Wer sich über Peter Merseburger außen, bleibt nicht im lauwarmen Einerseits/Andererseits stecken. „Seine stechenden Augen, die Attitüde des deutschen Gymnasiallehrers alten Typs hinter dem Katheder, der jesuitische Zug in seiner ihm leicht fallenden Kasuistik ...“ reichten der FAZ zur irreversiblen Ablehnung aus: „Er ist – beiläufig – gewiß kein Typ fürs Herz.“ Der Rheinische Merkur tadelte, daß „Merseburger ... mit Oberlehrer-Pathos und tiefdringendem Erzieher-Blick Moderation (zu deutsch: Mäßigung, Ausgleichung) mit Propaganda verwechselt“. Soweit die Stimmen unter der Haßkappe.

Immer aber hat Merseburger auch Bewunderer gehabt, und es scheint, daß im Lauf der Jahre ihre Fraktion die größere geworden ist. Ihre Entscheidung, dem Fernsehkorrespondenten und früheren Panorama-Moderatoren den diesjährigen Fritz-Sänger-Preis zu verleihen, begründete die Jury so: „Er hat den kritischen Fernseh-Journalismus in Deutschland entscheidend mitgeprägt.“ Nach der im vergangenen Jahr kurz, aber heftig geführten Debatte um diesen Preis, nein: um die Person seines Stifters war Merseburger hochwillkommen als heilsam unumstrittene Identifikationsfigur.
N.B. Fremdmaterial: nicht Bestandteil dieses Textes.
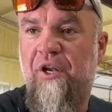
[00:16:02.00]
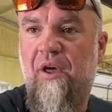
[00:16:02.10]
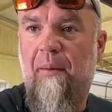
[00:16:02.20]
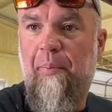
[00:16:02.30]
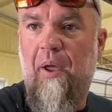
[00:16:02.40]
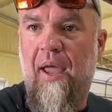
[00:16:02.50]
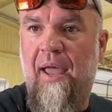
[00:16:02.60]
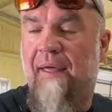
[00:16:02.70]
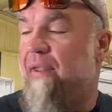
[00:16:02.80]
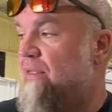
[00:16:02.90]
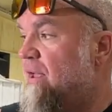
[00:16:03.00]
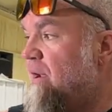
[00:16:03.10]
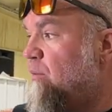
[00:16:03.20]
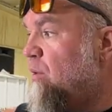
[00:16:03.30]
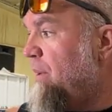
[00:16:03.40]
up, and then
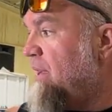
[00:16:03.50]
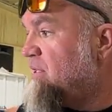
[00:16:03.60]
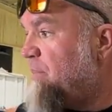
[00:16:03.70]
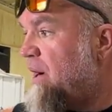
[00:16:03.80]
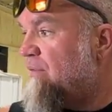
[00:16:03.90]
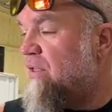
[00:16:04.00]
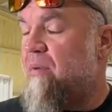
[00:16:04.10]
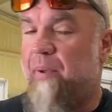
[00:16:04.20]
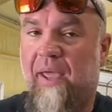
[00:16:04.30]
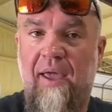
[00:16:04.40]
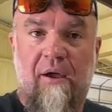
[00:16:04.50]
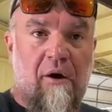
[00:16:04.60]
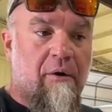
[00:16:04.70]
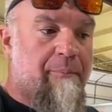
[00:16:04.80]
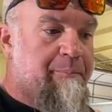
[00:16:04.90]
it will be a spare for the NPK car,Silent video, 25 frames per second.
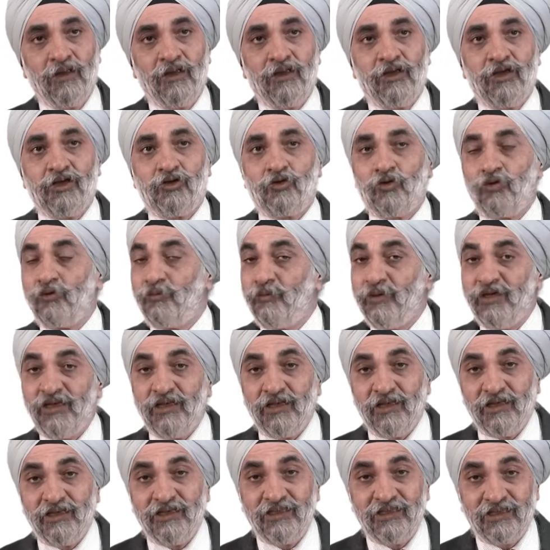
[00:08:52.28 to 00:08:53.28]
It could
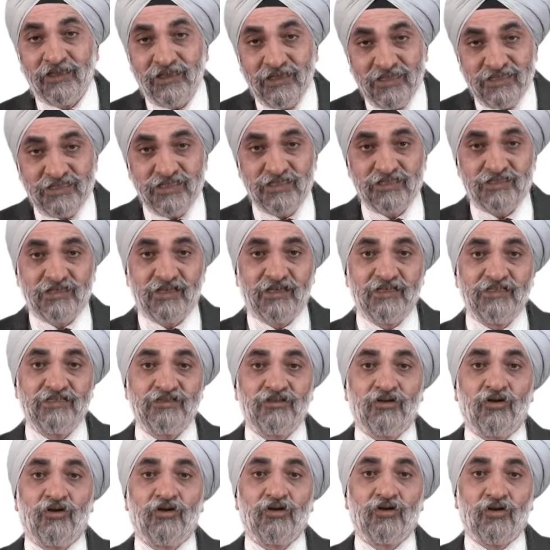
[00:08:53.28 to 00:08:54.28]
mean an increase in
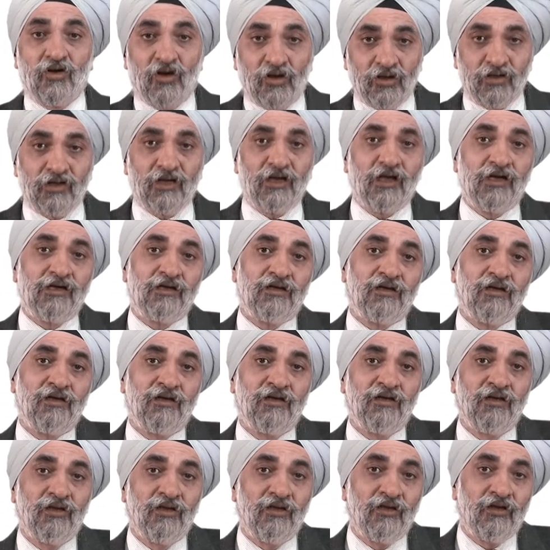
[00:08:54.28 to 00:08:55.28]
size or a
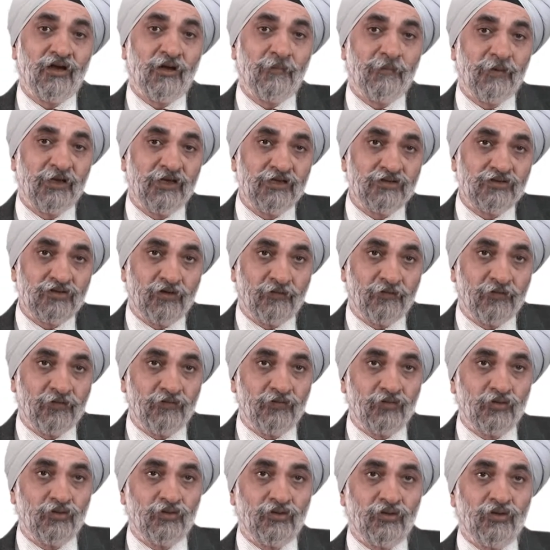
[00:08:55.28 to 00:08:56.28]
contralateral appearance of
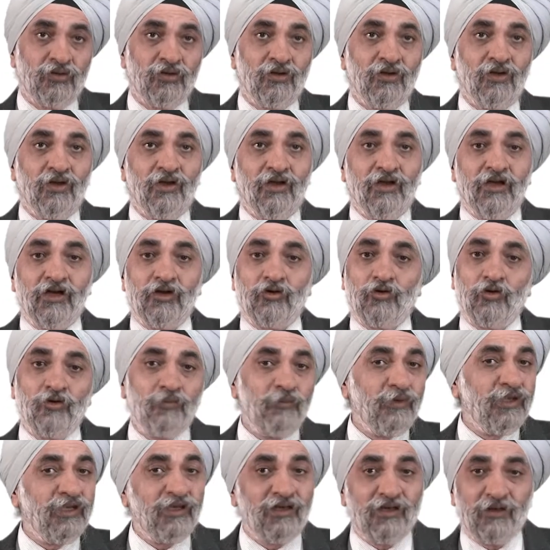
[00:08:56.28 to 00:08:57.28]
effusion. It could
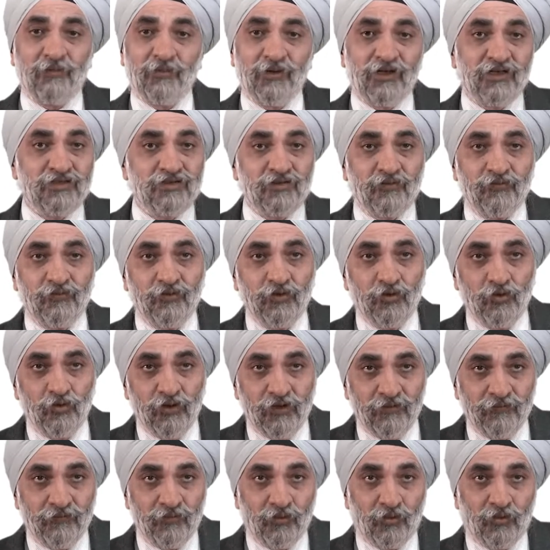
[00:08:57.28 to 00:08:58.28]
mean appearance of new
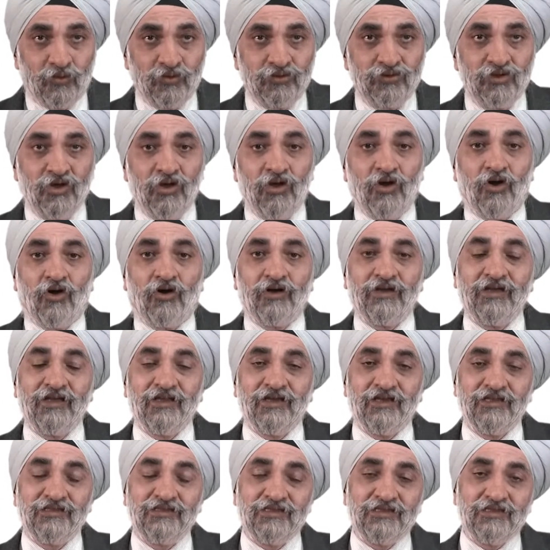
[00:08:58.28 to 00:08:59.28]
lymph nodes or
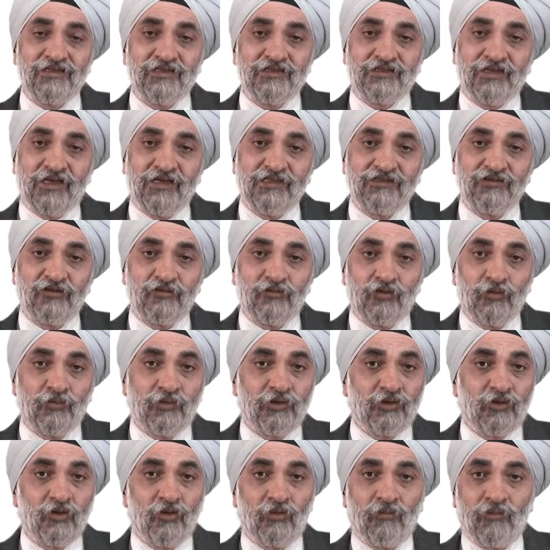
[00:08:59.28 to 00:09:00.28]
increases in size of
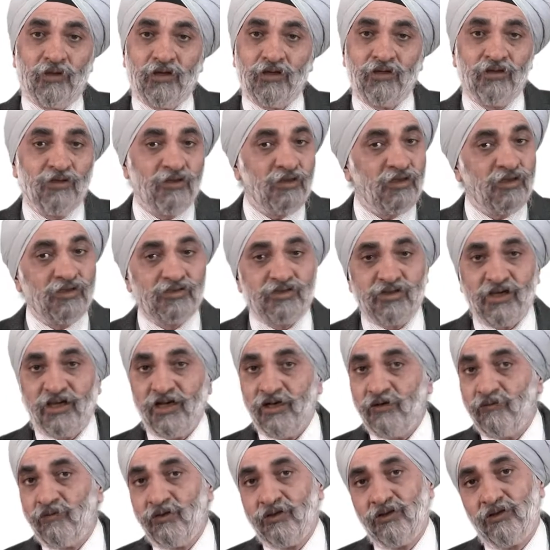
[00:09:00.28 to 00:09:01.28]
tuberculoma. A
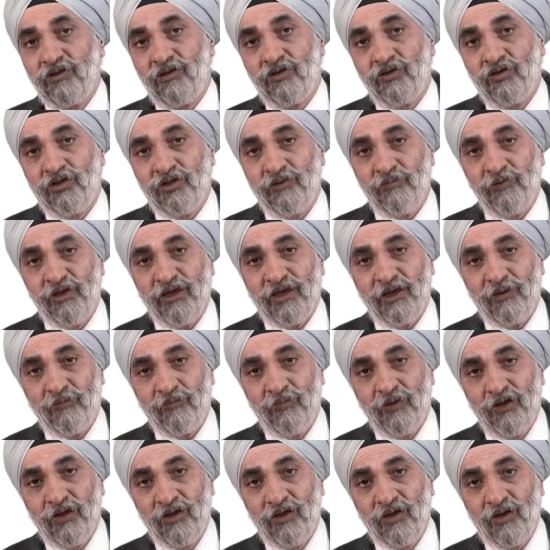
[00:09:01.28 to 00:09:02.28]
child with
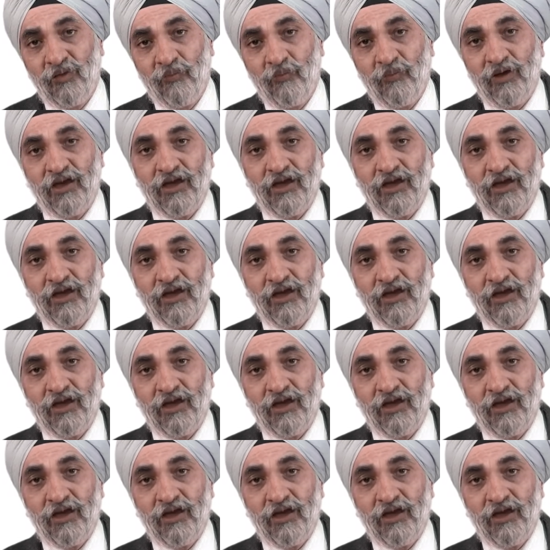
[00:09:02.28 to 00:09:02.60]
TBM may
In seiner Laudatio verlängerte Ministerpräsident Manfred Stolpe das Lob in die Gegenwart und Zukunft: „Heute wünsche ich mir viele Merseburgers, die sich Gedanken darüber machen, wie Journalismus in einer Umbruchsituation kritisch, sachlich, ehrlich und doch ermutigend sein kann.“

Viele Merseburgers? Dieser Wunsch wäre vor zwanzig Jahren für einige Bonner Politiker und Parteifunktionäre ein veritabler Alptraum gewesen. So ist das mit solchem Lob: Im nachhinein gewinnt eine Arbeit jene verwirrende Qualität von leichthändiger Selbstverständlichkeit, die ursprünglich Blut, Schweiß und Tränen kostete und auch mitunter dem Scheitern näher war als dem Gelingen.

Verwunderlich ist also kaum, daß einer, über dessen Person so leidenschaftliche Fehden geführt worden sind, auf der Hut ist. Noch mehr auf der Hut, als Journalisten gewöhnlich sind, die lieber andere aushorchen, als selbst Gegenstand der Befragung zu sein. Merseburger, der seit 1987 für den NDR aus Großbritannien berichtet, empfängt in seinem Londoner Büro. In einigen Wochen, nach seinem 63. Geburtstag am 9. Mai, wird er es räumen und Berlin als Fixpunkt seines umtriebigen Un-Ruhestands einrichten.

Die längst verinnerlichte Kameraperspektive läßt ihn nie vergessen, wie aussagekräftig Details sein können. Er schätzt keine Unaufgeräumtheiten, die etwas über ihn verraten könnten, das er für sich behalten will. Einige unter seinen maßvoll überfüllten Schreibtisch gefallene Knüllpapiere werden sofort mit einer knappen Entschuldigung dorthin befördert, wo sie hingehören: in den Papierkorb.